Afinal, qual é o verdadeiro espírito olímpico? A pergunta está consumindo a Alemanha, depois que uma dupla de maratonistas do país, as gêmeas Lisa e Anna Hahner, cruzaram a linha de chega de mãos dadas no Rio. Elas terminaram a prova na 81a e 82a segunda posições, muito distantes de seus melhores tempos. Thomas Kurschilgen, chefe do atletismo alemão, criticou duramente a falta de comprometimento das atletas, dizendo que elas pareciam estar no Rio por diversão e que faltou à dupla o tal “espírito olímpico” de tentar fazer o seu melhor.

Ao longo dos últimos dias, o mesmo espírito tem sido evocado principalmente em momentos de solidariedade. Na terça, as corredoras Abbey D’Agostino, dos Estados Unidos, e Nikki Hamblin, da Nova Zelândia, participavam dos 5.000 metros quando Nikki parou para ajudar Abbey, que havia torcido o tornozelo. As duas foram ovacionadas. No sábado, a etíope Etenesh Diro foi ajudada nas eliminatórias dos 3.000 metros, mas precisou completar a prova sem a sapatilha e foi festejada pelas competidoras.

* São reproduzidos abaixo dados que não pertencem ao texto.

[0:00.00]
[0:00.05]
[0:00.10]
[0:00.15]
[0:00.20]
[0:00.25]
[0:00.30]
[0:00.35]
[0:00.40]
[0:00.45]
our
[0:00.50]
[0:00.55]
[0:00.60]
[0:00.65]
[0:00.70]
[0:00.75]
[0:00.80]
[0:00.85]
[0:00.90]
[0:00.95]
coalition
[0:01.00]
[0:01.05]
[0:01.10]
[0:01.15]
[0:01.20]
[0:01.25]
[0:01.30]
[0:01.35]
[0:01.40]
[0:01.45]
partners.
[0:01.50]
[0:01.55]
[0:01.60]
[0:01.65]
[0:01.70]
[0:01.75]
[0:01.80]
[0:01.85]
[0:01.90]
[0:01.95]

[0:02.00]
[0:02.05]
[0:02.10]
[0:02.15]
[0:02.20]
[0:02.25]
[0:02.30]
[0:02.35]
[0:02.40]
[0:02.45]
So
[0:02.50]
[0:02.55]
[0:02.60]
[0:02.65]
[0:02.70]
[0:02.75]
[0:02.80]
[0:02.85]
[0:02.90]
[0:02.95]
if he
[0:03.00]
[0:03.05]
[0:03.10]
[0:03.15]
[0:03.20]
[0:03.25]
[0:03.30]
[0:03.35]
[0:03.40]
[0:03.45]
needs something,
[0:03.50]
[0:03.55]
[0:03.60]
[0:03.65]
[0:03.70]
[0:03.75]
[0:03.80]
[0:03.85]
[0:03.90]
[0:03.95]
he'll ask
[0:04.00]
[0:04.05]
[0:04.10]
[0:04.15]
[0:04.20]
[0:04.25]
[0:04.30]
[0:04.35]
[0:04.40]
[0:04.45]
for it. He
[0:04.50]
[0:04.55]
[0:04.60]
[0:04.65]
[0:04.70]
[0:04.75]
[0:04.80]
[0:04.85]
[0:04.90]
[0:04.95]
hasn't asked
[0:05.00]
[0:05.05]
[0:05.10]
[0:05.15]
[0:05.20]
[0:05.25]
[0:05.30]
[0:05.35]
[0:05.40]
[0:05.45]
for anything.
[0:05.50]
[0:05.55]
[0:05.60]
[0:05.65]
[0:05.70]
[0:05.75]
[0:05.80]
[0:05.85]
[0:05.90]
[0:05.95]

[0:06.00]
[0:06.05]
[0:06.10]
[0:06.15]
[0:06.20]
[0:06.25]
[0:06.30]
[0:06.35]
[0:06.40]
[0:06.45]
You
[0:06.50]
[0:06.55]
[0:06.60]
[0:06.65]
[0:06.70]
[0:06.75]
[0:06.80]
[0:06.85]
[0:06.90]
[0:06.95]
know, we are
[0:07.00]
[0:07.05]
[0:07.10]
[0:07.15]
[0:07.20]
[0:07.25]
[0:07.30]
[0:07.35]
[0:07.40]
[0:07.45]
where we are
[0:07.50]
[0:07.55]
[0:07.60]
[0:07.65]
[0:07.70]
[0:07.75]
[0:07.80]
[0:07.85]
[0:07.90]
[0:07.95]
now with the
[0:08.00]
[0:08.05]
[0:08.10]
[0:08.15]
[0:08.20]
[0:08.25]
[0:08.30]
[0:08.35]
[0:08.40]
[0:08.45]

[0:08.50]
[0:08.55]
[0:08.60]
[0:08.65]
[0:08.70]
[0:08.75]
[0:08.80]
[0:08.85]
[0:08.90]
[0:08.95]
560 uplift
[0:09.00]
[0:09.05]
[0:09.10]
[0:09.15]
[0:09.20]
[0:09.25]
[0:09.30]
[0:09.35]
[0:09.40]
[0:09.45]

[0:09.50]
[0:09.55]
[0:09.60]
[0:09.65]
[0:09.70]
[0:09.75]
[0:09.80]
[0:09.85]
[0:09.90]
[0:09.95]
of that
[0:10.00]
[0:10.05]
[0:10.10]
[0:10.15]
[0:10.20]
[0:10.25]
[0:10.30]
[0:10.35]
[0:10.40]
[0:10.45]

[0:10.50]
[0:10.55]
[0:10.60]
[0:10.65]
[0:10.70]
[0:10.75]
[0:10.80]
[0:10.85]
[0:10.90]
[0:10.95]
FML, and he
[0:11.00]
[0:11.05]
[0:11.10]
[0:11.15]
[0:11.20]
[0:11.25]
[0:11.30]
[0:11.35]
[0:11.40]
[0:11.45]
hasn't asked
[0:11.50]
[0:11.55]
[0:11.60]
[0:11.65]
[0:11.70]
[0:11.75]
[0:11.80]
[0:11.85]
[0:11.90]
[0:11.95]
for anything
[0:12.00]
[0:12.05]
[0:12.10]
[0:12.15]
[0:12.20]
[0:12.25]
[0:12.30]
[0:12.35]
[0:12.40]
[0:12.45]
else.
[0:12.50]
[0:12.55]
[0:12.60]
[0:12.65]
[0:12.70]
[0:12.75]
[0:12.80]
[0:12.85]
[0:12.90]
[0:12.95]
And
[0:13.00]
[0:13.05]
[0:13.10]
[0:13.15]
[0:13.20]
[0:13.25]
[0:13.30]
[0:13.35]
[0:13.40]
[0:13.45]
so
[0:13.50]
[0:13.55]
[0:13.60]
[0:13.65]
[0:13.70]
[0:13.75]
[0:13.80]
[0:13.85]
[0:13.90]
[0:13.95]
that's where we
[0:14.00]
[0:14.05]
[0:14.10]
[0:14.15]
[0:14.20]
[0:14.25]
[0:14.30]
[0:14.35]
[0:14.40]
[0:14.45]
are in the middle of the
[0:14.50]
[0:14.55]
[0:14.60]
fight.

Outros episódios menos nobres já foram vistos no Rio. O judoca egípcio Islam El Shehaby se recusou a cumprimentar o oponente Or Sasson, de Israel (ele estava seguindo determinações de seu comitê olímpico). Na cerimônia de abertura, atletas do líbano se recusaram a dividir um ônibus com a delegação israelense. Na história olímpica, um dos episódios mais lembrados é o do alemão Carl Ludwig Long, quem em 1936, sob os olhos de Hitler, deu conselhos para o americano Jesse Owens melhorar sua performance no salto em distância.

A generosidade entrou para a história, mas certamente não teria sido elogiada por Kurschilgen.